--- YOUR GOAL ---
Leave out the pictures and copy each record below exactly.

Items from a dataset:

+---+

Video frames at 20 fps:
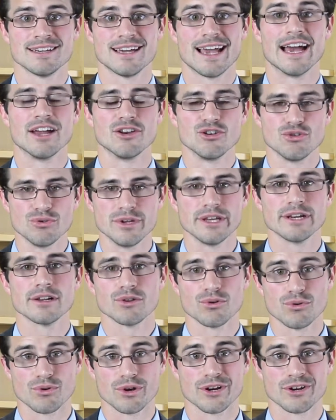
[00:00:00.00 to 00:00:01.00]
and you need a
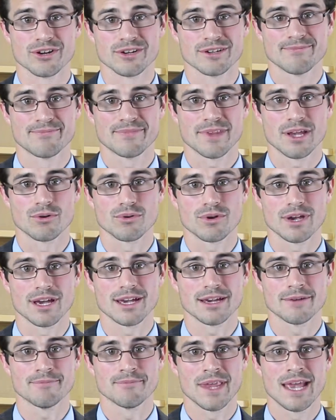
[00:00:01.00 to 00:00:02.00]
lawyer, okay?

+---+

--- WRITTEN RESPONSE ---
Video frames at 20 fps:
[00:00:00.00 to 00:00:01.00]
and you need a
[00:00:01.00 to 00:00:02.00]
lawyer, okay?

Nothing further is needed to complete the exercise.